▸ Work instruction:
Only the lines from the one with "[33:07.93-33:08.97]" to the end of the data below should be given again, exactly, with both ends included and pictures omitted.

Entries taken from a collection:
▬▬▬
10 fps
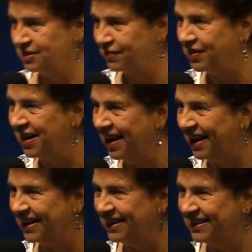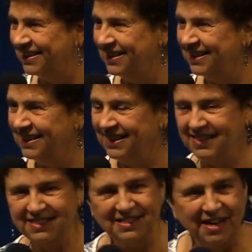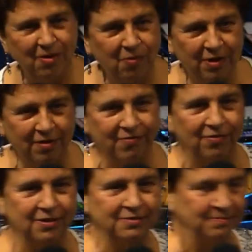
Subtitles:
of God. Isn't that wonderful?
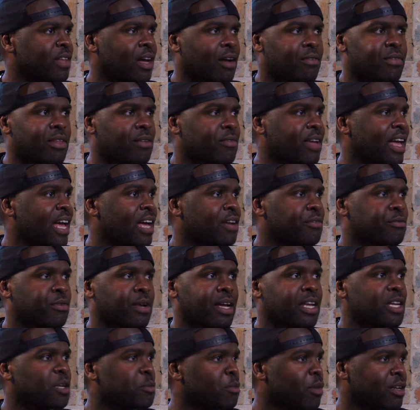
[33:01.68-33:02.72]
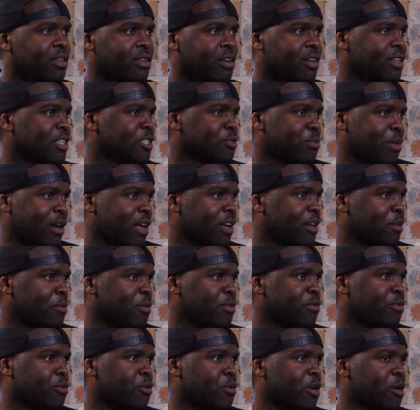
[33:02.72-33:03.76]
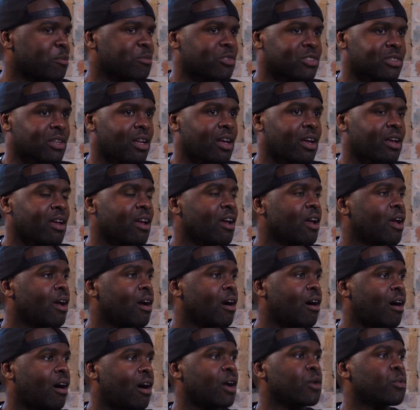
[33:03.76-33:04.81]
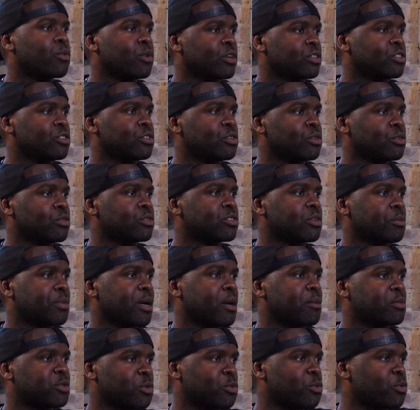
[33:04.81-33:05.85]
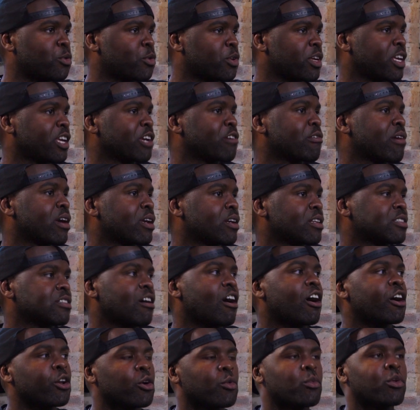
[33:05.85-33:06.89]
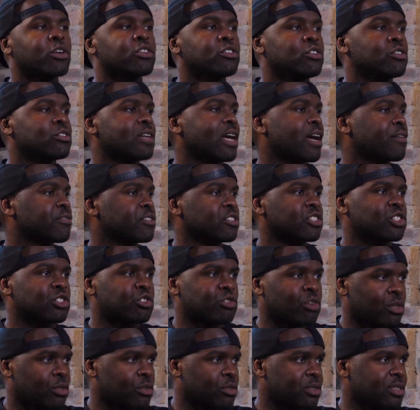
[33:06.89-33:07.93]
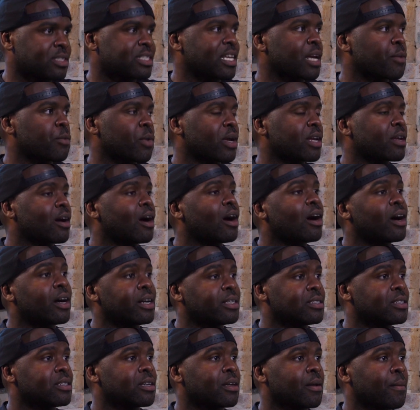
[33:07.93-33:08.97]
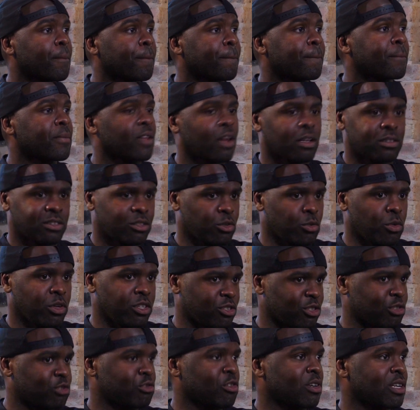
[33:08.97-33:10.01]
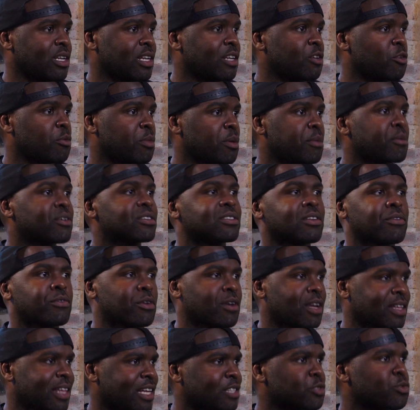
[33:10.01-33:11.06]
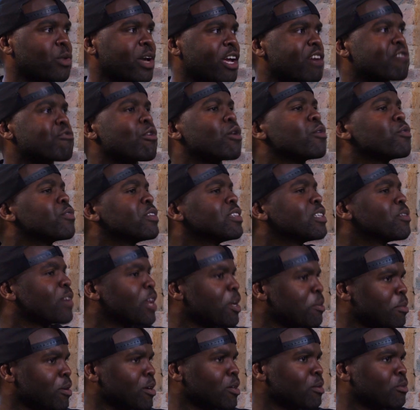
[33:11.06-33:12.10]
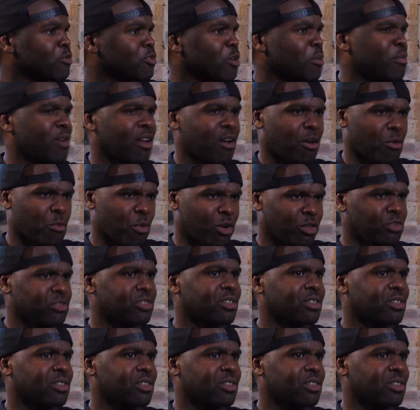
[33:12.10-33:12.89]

that I've never had for anybody on this planet before, and I'm just like, I want you to be able to walk in greatness. I don't want you to have to struggle the same way that I did. I still want you to struggle a little bit, because I feel like that's where growth and development comes from. Like I want you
▬▬▬
▸ Answer section:
[33:07.93-33:08.97]
[33:08.97-33:10.01]
[33:10.01-33:11.06]
[33:11.06-33:12.10]
[33:12.10-33:12.89]

that I've never had for anybody on this planet before, and I'm just like, I want you to be able to walk in greatness. I don't want you to have to struggle the same way that I did. I still want you to struggle a little bit, because I feel like that's where growth and development comes from. Like I want you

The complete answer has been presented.